GOAL OF THE EXERCISE:
Below are the records; copy exactly the lines from the first through the one containing "[0:06.00-0:07.00]", both included, and leave out the pictures.
++++ DATASET CONTENT
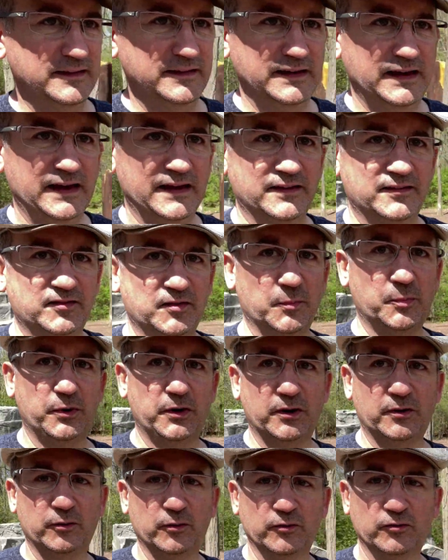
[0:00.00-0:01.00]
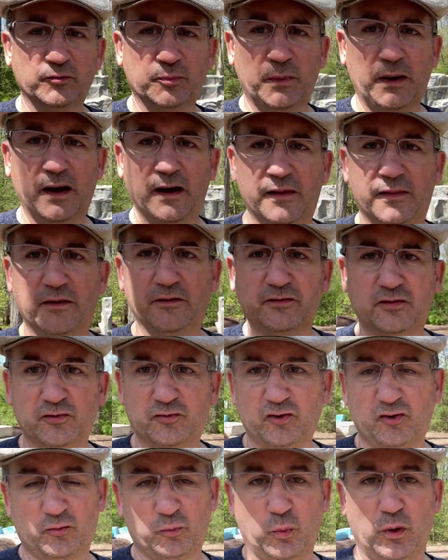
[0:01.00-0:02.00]
Yeah, this is a pretty cool spot. This is
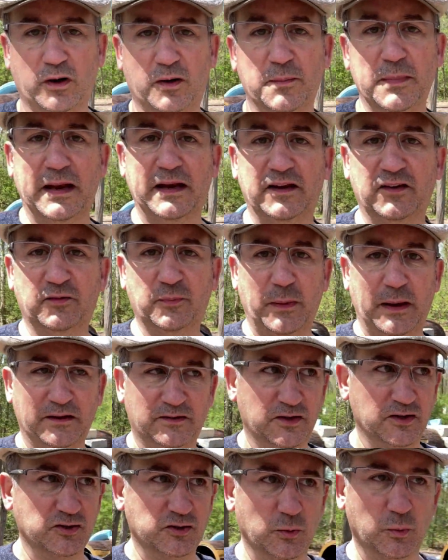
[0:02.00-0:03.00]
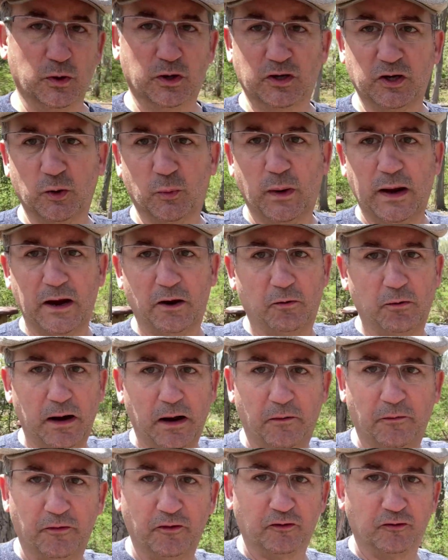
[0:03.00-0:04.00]
just one of many spots as you work your way
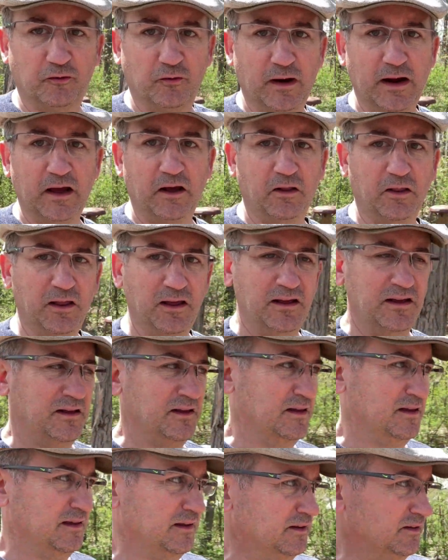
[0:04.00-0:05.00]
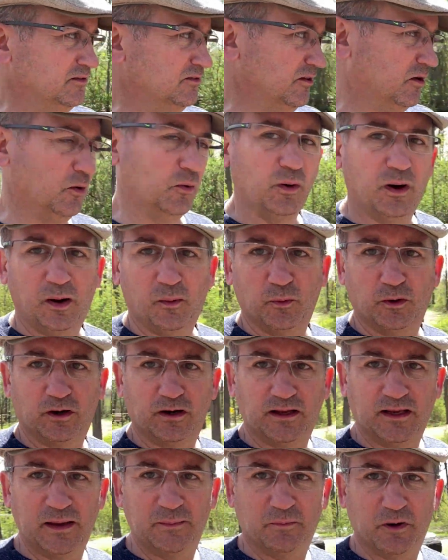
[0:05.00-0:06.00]
around the trail. So we're going
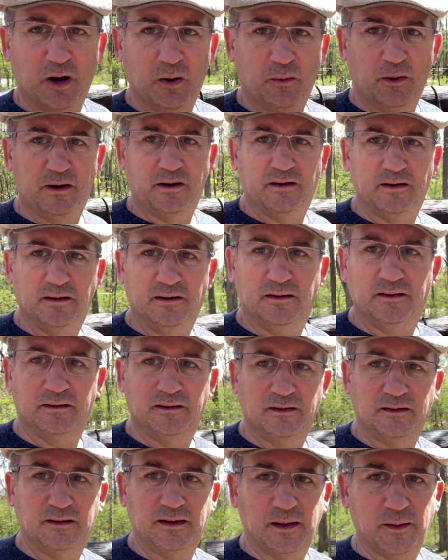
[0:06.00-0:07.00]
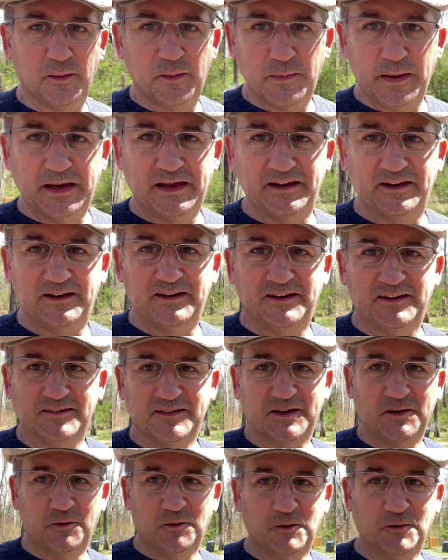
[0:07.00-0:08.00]
to keep going. Am I making you
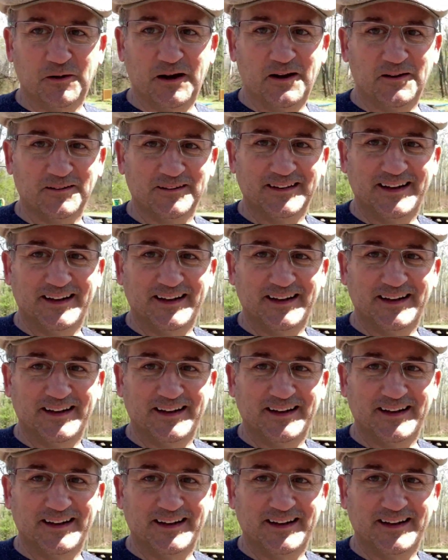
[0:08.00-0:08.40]
dizzy going around?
++++++++
SOLUTION BELOW:
[0:00.00-0:01.00]
[0:01.00-0:02.00]
Yeah, this is a pretty cool spot. This is
[0:02.00-0:03.00]
[0:03.00-0:04.00]
just one of many spots as you work your way
[0:04.00-0:05.00]
[0:05.00-0:06.00]
around the trail. So we're going
[0:06.00-0:07.00]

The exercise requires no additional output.